--- Data supplied ---
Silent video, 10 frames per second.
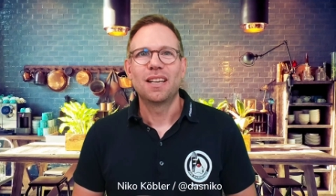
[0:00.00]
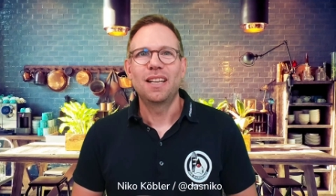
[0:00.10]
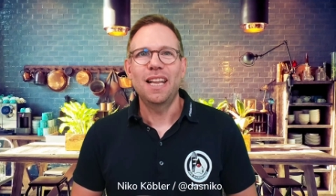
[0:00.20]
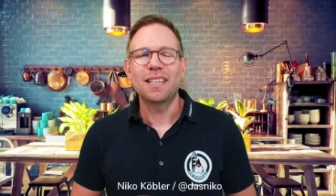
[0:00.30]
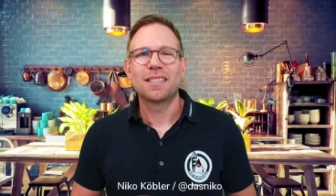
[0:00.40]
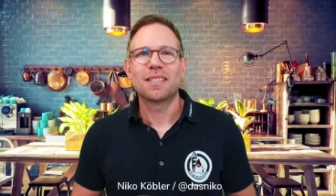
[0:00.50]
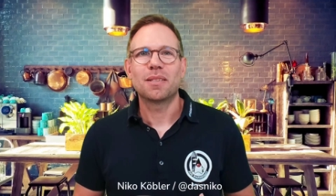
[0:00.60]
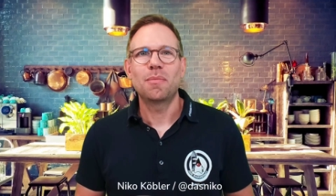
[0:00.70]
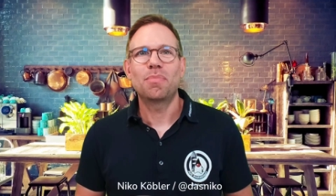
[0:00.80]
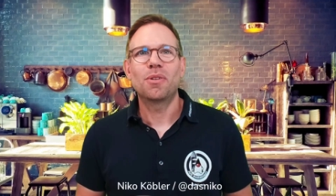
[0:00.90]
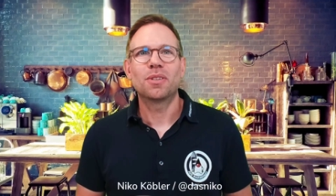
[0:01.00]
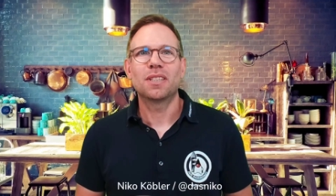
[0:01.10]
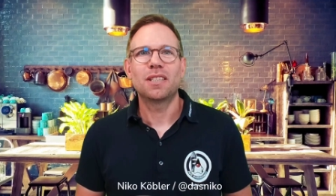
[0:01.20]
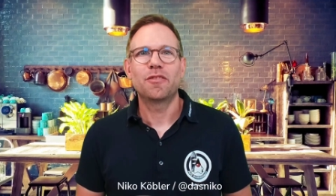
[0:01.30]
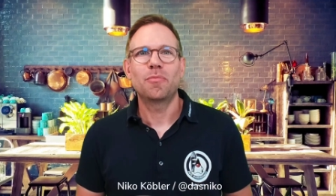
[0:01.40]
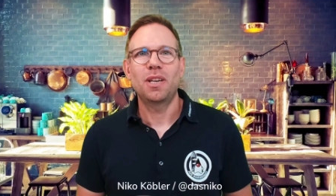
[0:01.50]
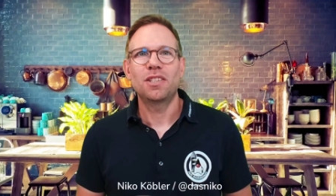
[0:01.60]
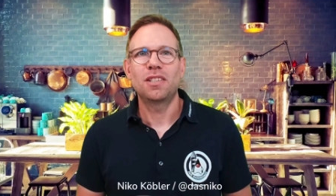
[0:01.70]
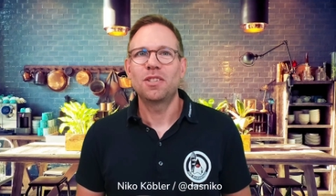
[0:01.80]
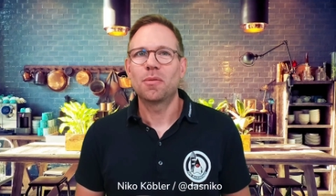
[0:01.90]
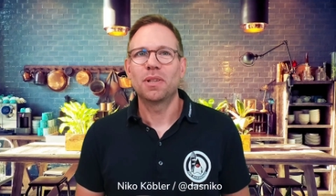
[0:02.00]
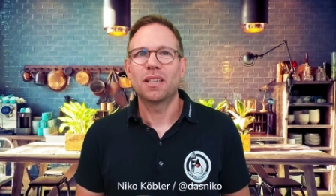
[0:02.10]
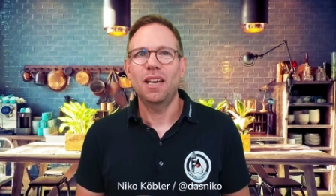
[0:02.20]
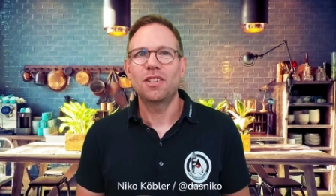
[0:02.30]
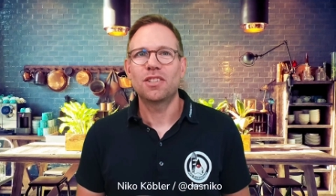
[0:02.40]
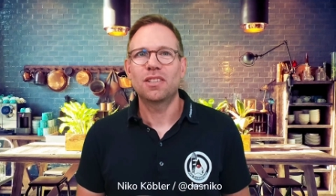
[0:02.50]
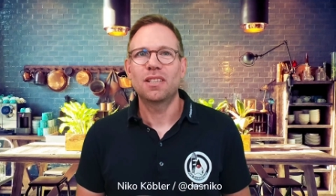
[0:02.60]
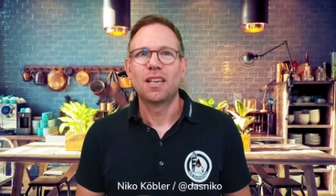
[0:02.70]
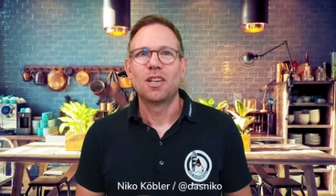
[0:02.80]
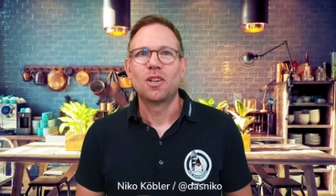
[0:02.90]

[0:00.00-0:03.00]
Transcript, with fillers: less important information in your application,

--- Task requirements ---
Write the entries above out again exactly, but not the pictures.

--- Expected answer ---
Silent video, 10 frames per second.
[0:00.00]
[0:00.10]
[0:00.20]
[0:00.30]
[0:00.40]
[0:00.50]
[0:00.60]
[0:00.70]
[0:00.80]
[0:00.90]
[0:01.00]
[0:01.10]
[0:01.20]
[0:01.30]
[0:01.40]
[0:01.50]
[0:01.60]
[0:01.70]
[0:01.80]
[0:01.90]
[0:02.00]
[0:02.10]
[0:02.20]
[0:02.30]
[0:02.40]
[0:02.50]
[0:02.60]
[0:02.70]
[0:02.80]
[0:02.90]

[0:00.00-0:03.00]
Transcript, with fillers: less important information in your application,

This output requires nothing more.